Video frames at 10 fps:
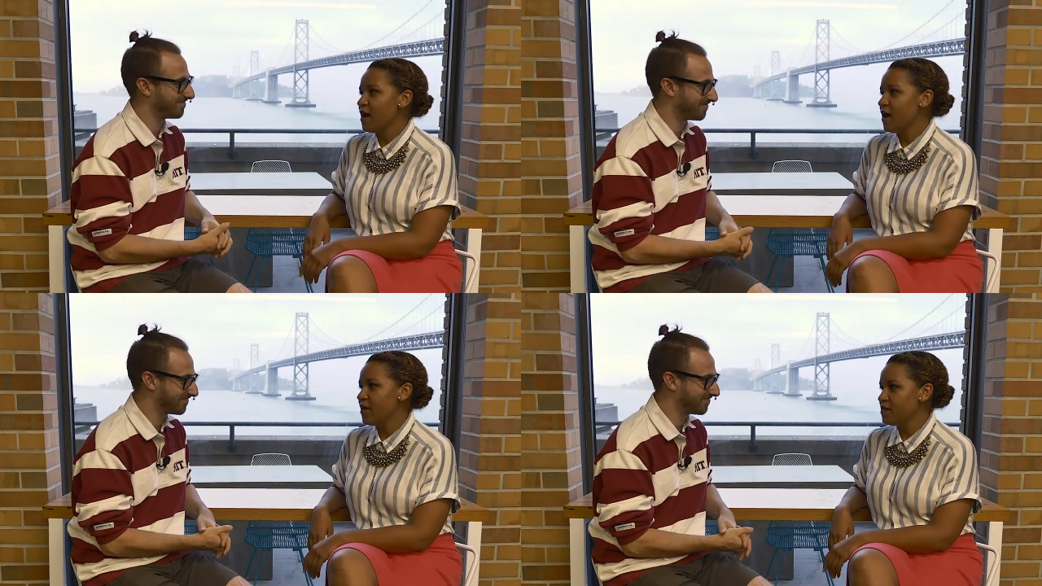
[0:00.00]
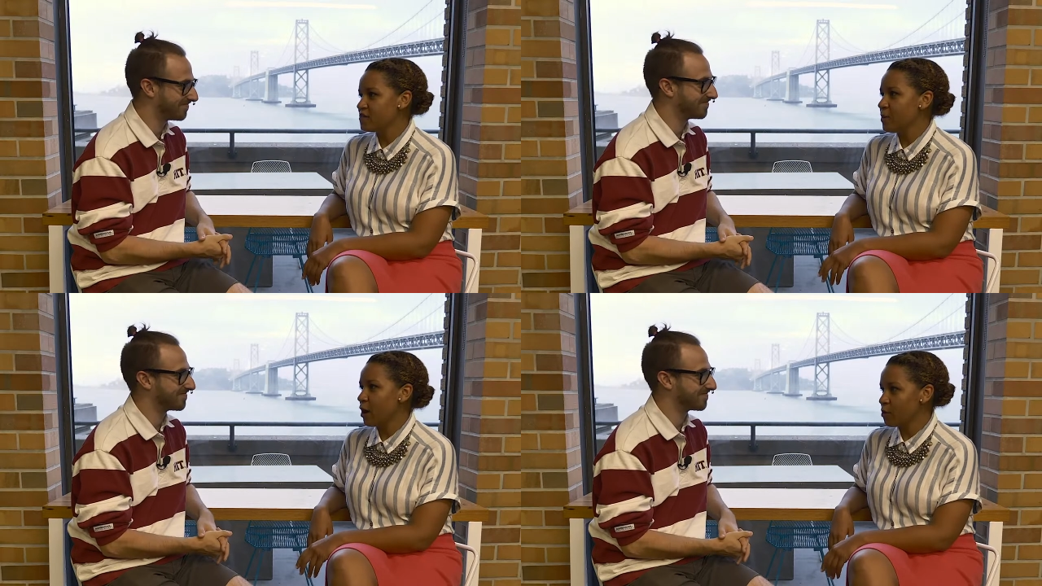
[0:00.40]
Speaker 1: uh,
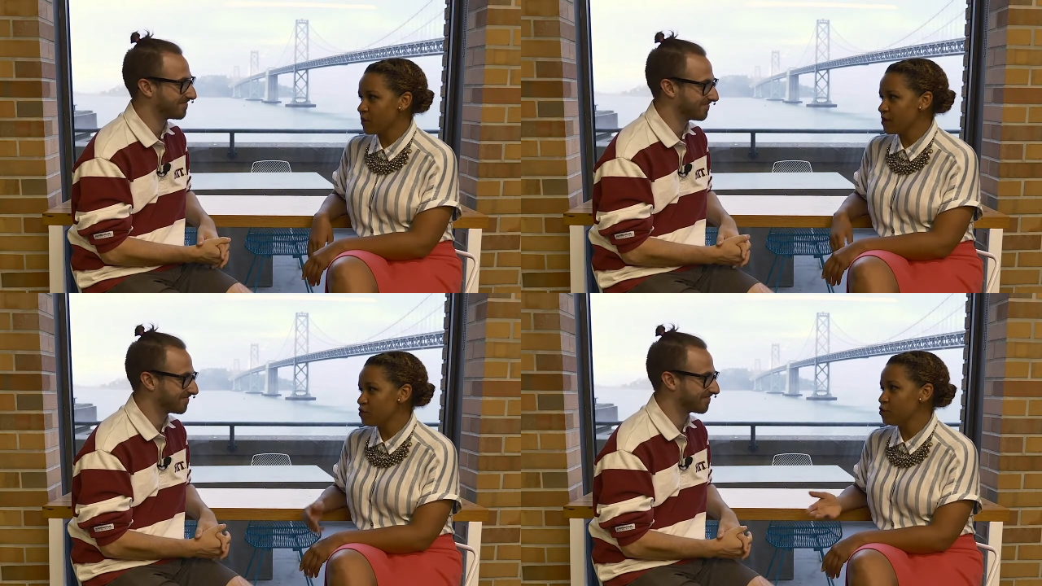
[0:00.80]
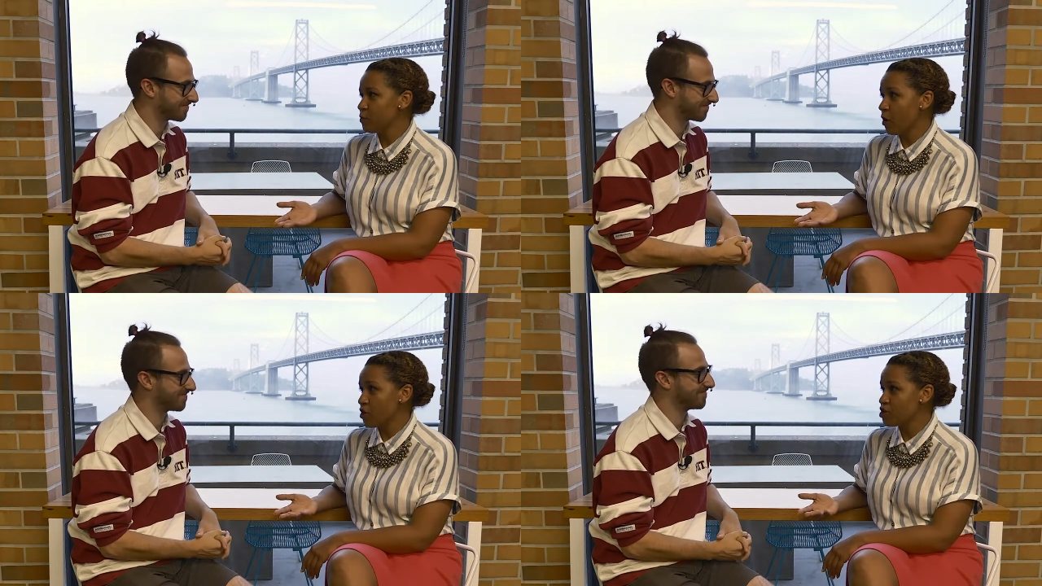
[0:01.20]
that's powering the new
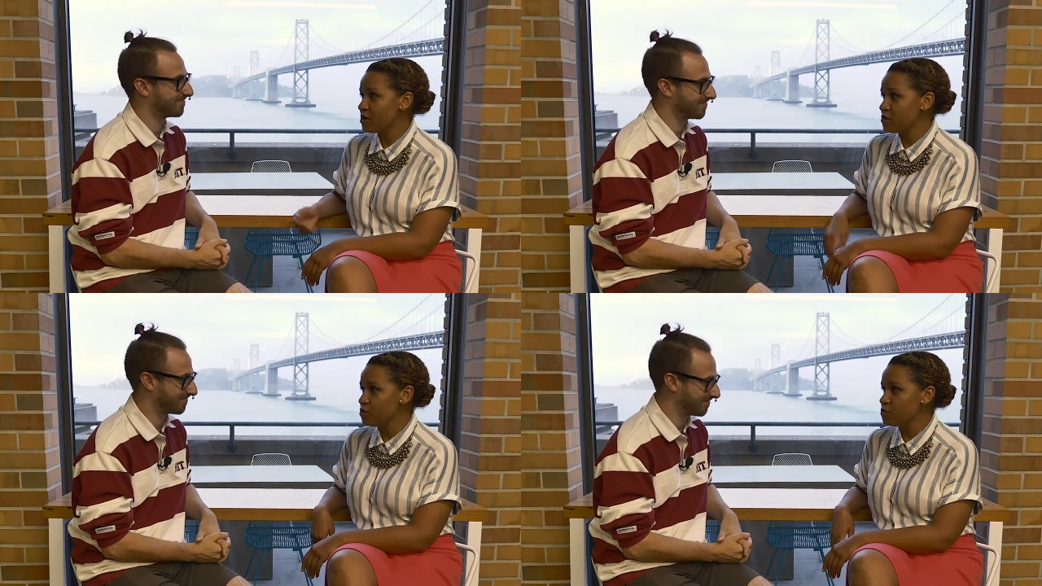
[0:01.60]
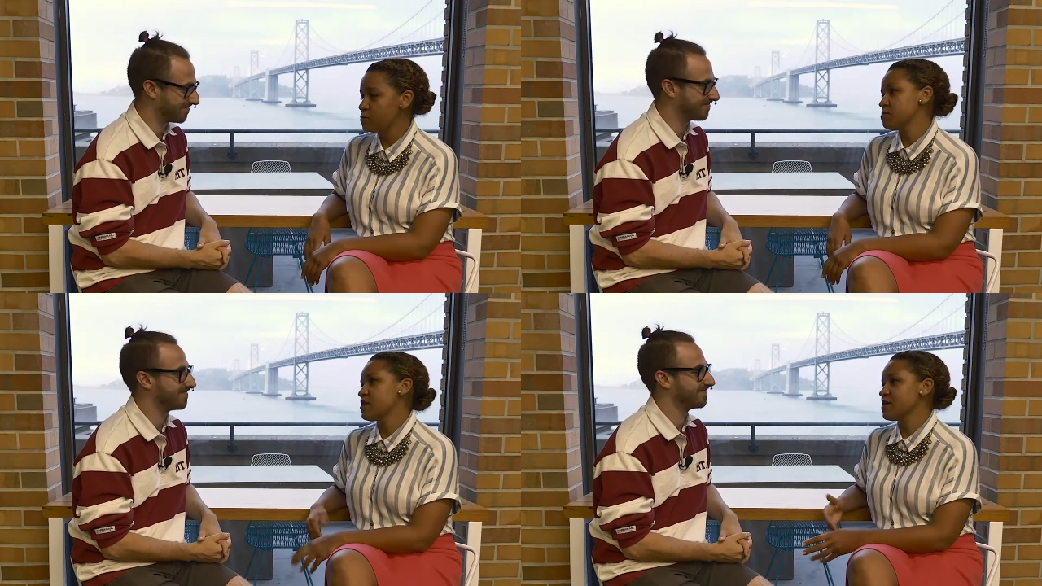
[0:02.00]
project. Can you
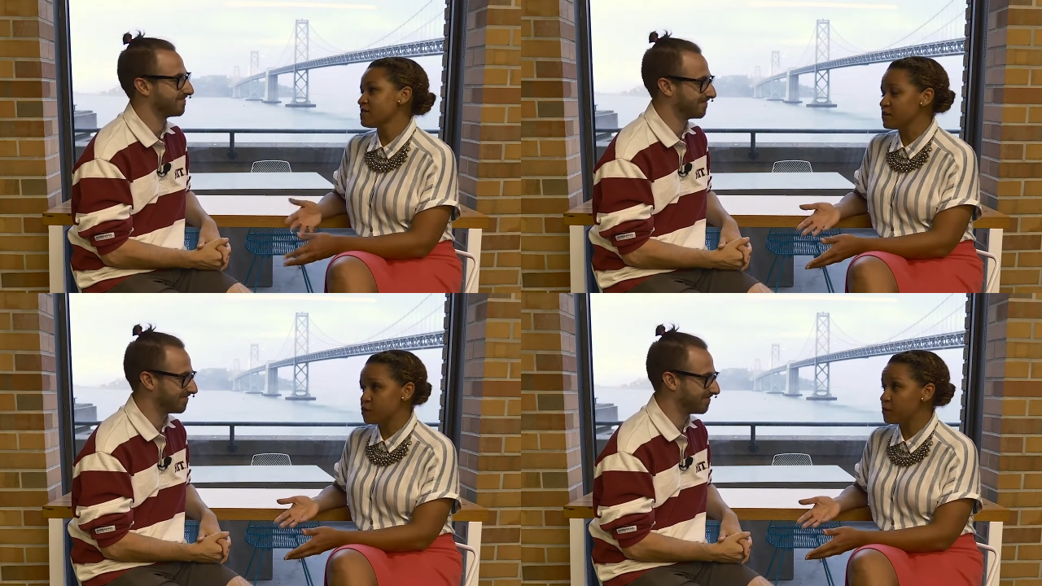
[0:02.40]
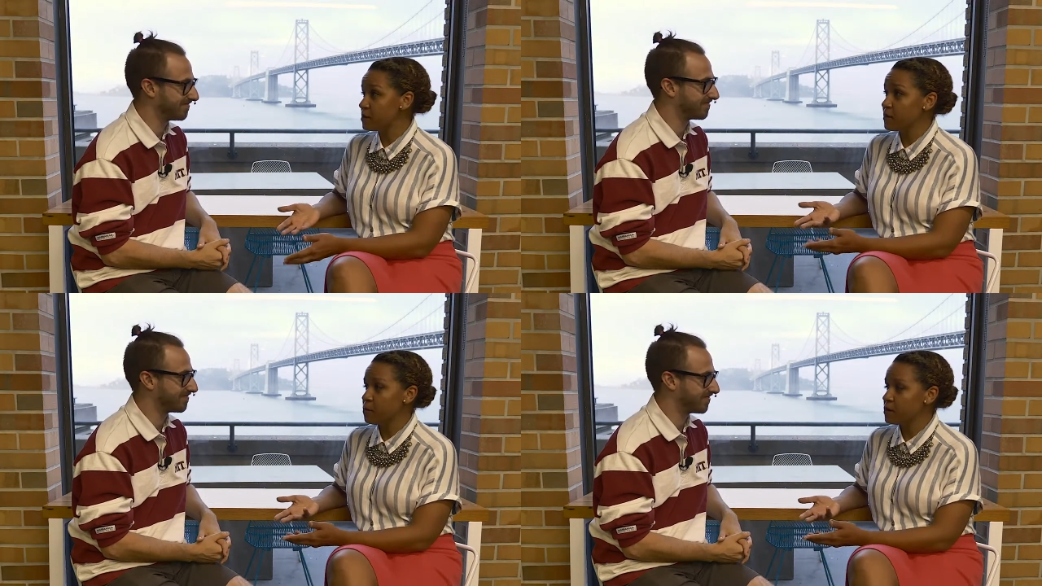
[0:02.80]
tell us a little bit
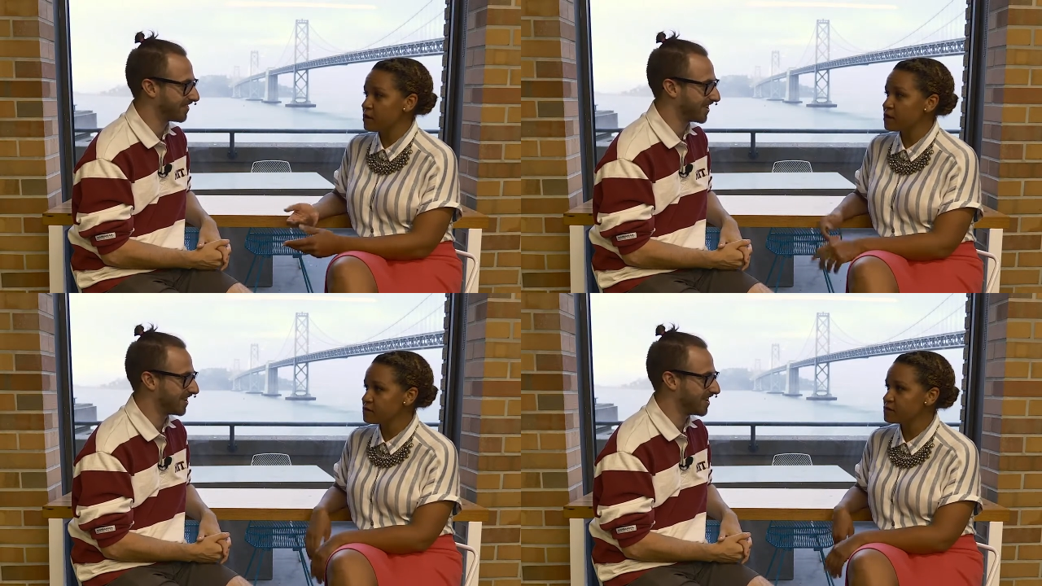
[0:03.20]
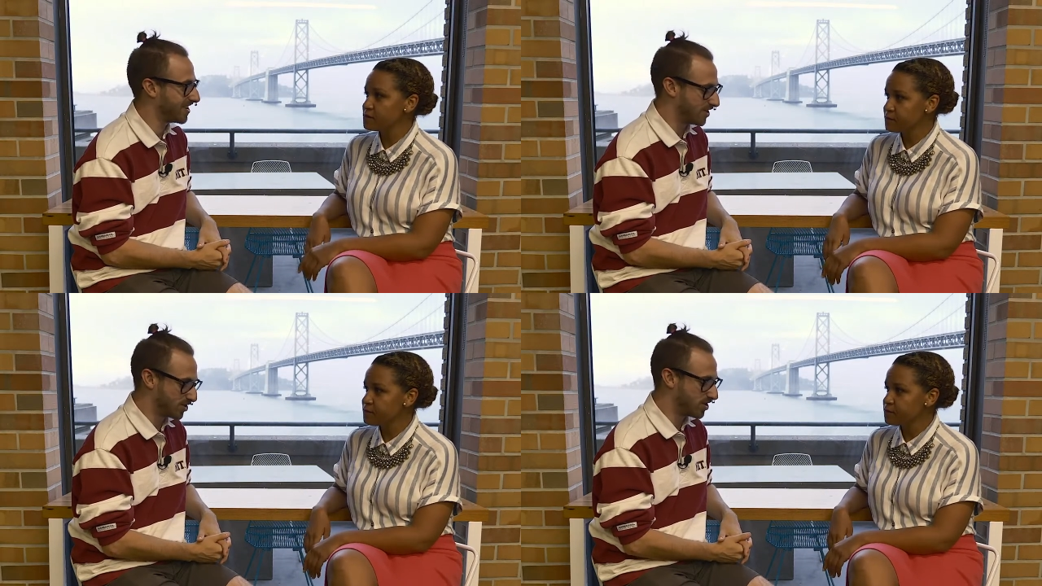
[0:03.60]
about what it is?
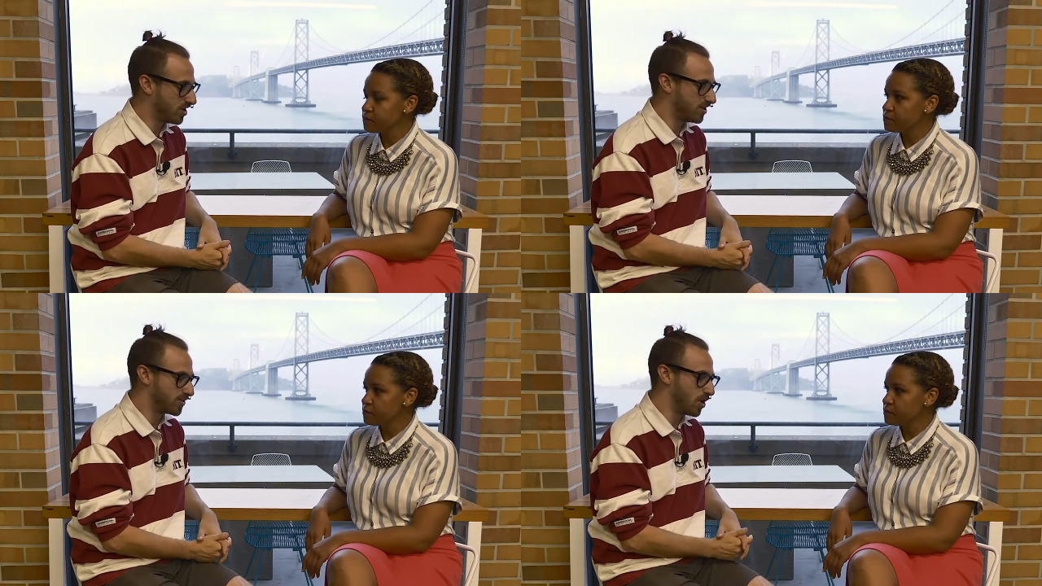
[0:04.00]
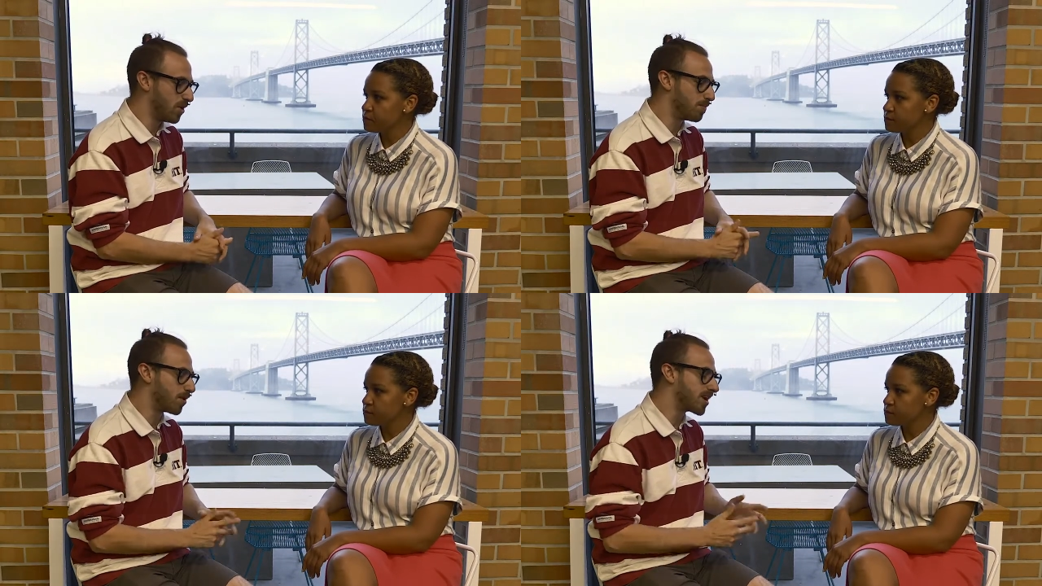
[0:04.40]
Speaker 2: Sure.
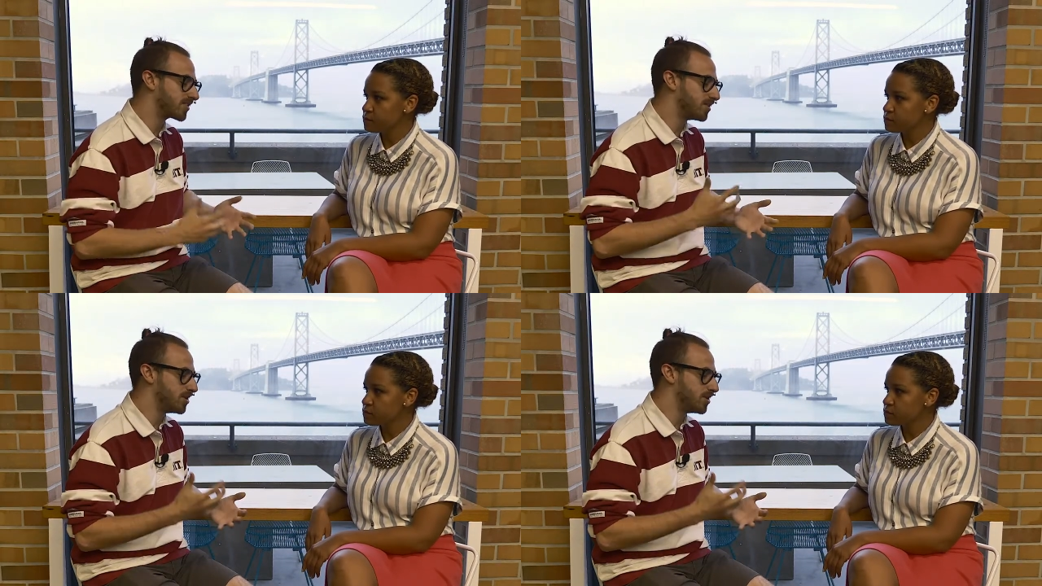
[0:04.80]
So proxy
● ● ● ●
* WHAT IS REQUIRED: Restate the data word for word and exclude every picture.

* RESULT:
Video frames at 10 fps:
[0:00.00]
[0:00.40]
Speaker 1: uh,
[0:00.80]
[0:01.20]
that's powering the new
[0:01.60]
[0:02.00]
project. Can you
[0:02.40]
[0:02.80]
tell us a little bit
[0:03.20]
[0:03.60]
about what it is?
[0:04.00]
[0:04.40]
Speaker 2: Sure.
[0:04.80]
So proxy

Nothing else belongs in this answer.